Analytics: Traffic, Demographics, and Content Performance in BearAudit
Use the Analytics page to see sessions, page views, bounce rate, demographics, devices, channels, landing pages, and topic coverage—all tied to your property. Prioritise SEO and content for pages that drive traffic.
The Analytics page (visible when you’ve connected Google Analytics in Settings) brings GA data into BearAudit: traffic, engagement, demographics, devices, channels, and page-level performance. Using it in the app helps you prioritise SEO and content work on the pages and topics that actually drive visits and conversions.
Sections and how to use them
Overview and date range
- Date range — Choose the period (e.g. last 30 days). You can compare to the previous period to see trends.
- Summary metrics — Sessions, page views, average session duration, bounce rate (and sometimes new vs returning, or goal metrics). Deltas vs previous period show whether traffic is up or down.
Use the overview to confirm the GA connection and to judge overall site health and trend before diving into sections.
Traffic and engagement
- Sessions and page views — Core volume metrics.
- Session duration and bounce rate — Engagement.

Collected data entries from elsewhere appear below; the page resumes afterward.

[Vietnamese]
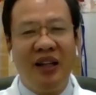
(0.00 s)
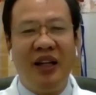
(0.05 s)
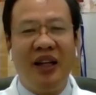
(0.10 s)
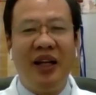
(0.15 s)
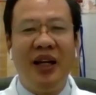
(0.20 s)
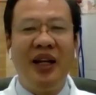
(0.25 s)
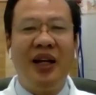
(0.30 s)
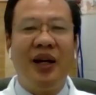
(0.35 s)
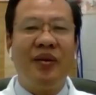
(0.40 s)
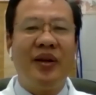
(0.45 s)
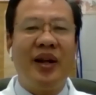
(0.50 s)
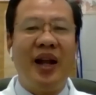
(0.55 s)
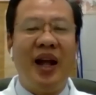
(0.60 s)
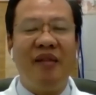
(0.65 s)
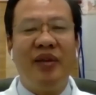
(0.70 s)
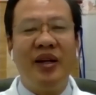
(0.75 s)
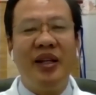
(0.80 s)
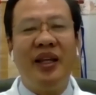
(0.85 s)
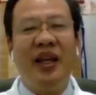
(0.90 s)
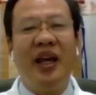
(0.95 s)
thì khi khẩu
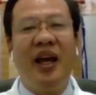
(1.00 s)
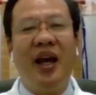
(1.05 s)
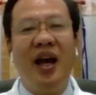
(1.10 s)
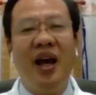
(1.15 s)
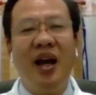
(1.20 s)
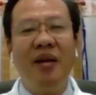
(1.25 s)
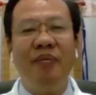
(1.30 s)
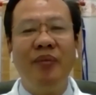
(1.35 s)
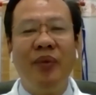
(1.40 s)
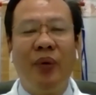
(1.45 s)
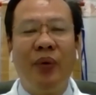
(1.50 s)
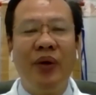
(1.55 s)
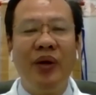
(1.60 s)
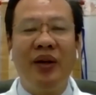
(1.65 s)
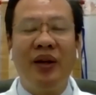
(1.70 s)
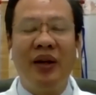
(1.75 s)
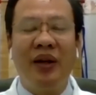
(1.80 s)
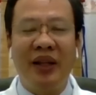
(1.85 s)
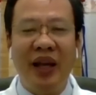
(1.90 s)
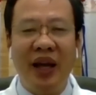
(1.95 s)
trang phải che hết
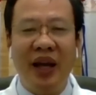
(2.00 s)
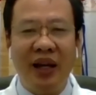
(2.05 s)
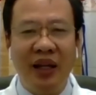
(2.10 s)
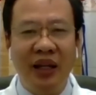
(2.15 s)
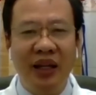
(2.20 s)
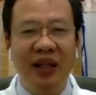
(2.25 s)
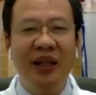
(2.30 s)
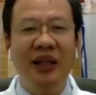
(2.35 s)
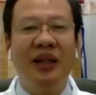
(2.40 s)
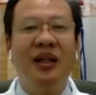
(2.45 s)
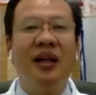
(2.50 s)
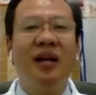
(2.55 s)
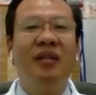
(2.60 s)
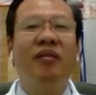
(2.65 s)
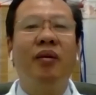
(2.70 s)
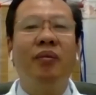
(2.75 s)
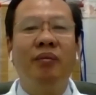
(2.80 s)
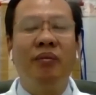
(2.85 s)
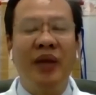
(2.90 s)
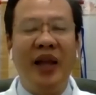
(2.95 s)
mũi rồi che kín những cái
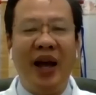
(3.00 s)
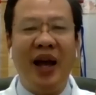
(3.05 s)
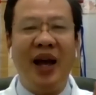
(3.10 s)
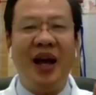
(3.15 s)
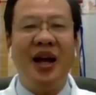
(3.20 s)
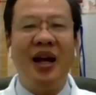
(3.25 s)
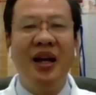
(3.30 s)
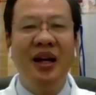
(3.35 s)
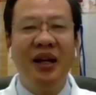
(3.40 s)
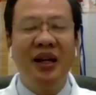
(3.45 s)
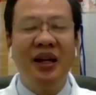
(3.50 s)
vùng da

Low duration or high bounce on key pages may indicate relevance or UX issues that SEO and content can address.
- Daily trend — Chart of sessions or page views over time. Spot drops or spikes and tie them to launches or algorithm changes.
Demographics and devices
- Age and gender (when available) — Understand who visits. Use this to align content and keywords with your audience.
- Devices — Desktop, mobile, tablet split. Prioritise mobile if most traffic is mobile; fix mobile usability and Core Web Vitals for those users.
- Browsers and OS — Useful for technical debugging and targeting.
Channels and sources
- Channels — Organic search, direct, referral, social, etc. See how much traffic is organic and how it compares to other channels.
- Top sources — Which referring sites or campaigns send traffic. Use this to protect and grow referral and organic.
Landing pages and page report
- Landing pages — Pages where sessions start. High-traffic landing pages are critical: fix any SEO issues in Verifications and improve content and internal links.
- Page-level report — For a given URL (or list), you may see sessions, page views, bounce rate, duration. Use “open in app” to jump to the page viewer for that URL and fix issues.
Topic coverage and templates
Some setups show topic coverage (which topics or sections get the most sessions/impressions) and URL template analytics (e.g. performance by URL pattern). Use these to:
- Double down on high-performing topics and fix underperformers.
- Identify template-level issues (e.g. all
/blog/*pages have high bounce) and fix them at the template level.
High-impact and cannibalization
- High-impact pages — Pages that get traffic but have SEO issues. Fixing these protects and can grow traffic.
- Cannibalization clusters — Groups of pages that may be competing for the same queries. Use this to consolidate or differentiate content and set canonicals (see Reports).
Export
Export (e.g. CSV) for sections lets you take data into reports or spreadsheets for tracking over time or sharing with the team.
How the Analytics page helps traffic and SEO
- Prioritise by traffic — Focus fixes and content on the pages that already get sessions and page views so you don’t waste effort on no-traffic pages first.
- Engagement signals — Bounce rate and session duration can indicate relevance and UX; improving content and internal links can improve both engagement and rankings.
- Channel mix — See how organic search contributes and track it over time as you fix issues and add content.
- Landing pages and topics — Align sitemaps, internal links, and content with what users actually land on and care about.
Use the Analytics page after connecting GA in Settings. Combine with the Dashboard (for GA summary), Search Console (for query-level search data), and Action plan (for prioritised tasks) to grow traffic and SEO in a data-driven way.